Claim of Rose v. Block & Guggenheimer, Inc.
This text of 277 A.D.2d 818 (Claim of Rose v. Block & Guggenheimer, Inc.) is published on Counsel Stack Legal Research, covering Appellate Division of the Supreme Court of the State of New York primary law. Counsel Stack provides free access to over 12 million legal documents including statutes, case law, regulations, and constitutions.
Opinion
Appeal from a decision and award of the Workmen’s Compensation Board. The claimant’s husband was employed as a manager in the employer’s pickle and sauerkraut business. His duties called for no heavy work. On June 15, 1944, an unusual situation in the business required him to lift a basket of cucumbers weighing from fifty to fifty-five pounds. There is testimony that he then felt a stabbing pain in his chest. He was thereupon disabled, and died August 31,1944, the result of coronary thrombosis. There is medical opinion associating this with the incident of June 15th. The record thus shows an accident and a sufficient association between this and the ensuing death to sustain the award. Decedent had been employed for this employer continuously for twenty-five years. He had sustained a previous heart attack in 1938. Appellants argue that under subdivision 8-a of section 15 of the Workmen’s Compensation Law, as effective in 1944, any award over 104 weeks should be charged against the special disability fund.
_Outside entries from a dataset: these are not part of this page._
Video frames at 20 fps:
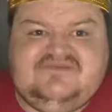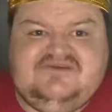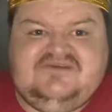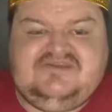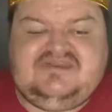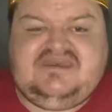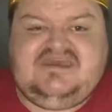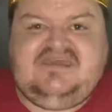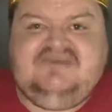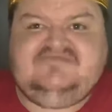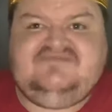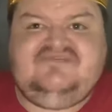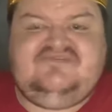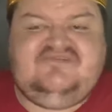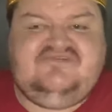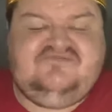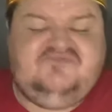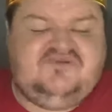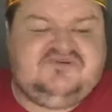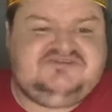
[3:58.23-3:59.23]
Okay, if you've
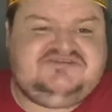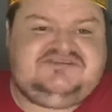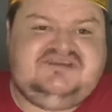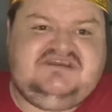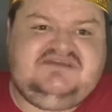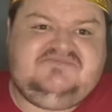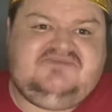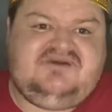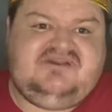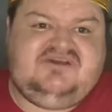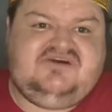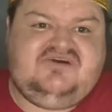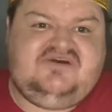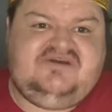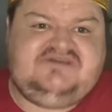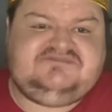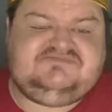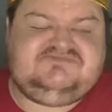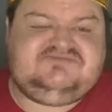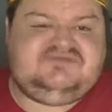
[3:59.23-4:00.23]
ever watched any of my
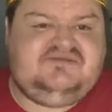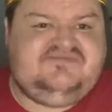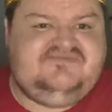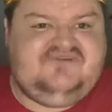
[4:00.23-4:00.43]
lives between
The purpose of this subdivision as stated in the act by which it was added to the section (L. 1944, ch. 749) was to encourage the employment of disabled persons. It is directed to a disability when employment begins, as the language “ at the time of employment ” in the first sentence of the subdivision indicates. It does not reach a disability incurred while in the employment which had begun almost twenty years before, and which was entered into without disability. Decision and award unanimously affirmed, with one bill of costs to be divided equally between the elaimants-respondents and the Workmen’s Compensation Board, with printing disbursements to each. Present — Foster, P. J., Heifernan, Deyo, Bergan and Coon, JJ.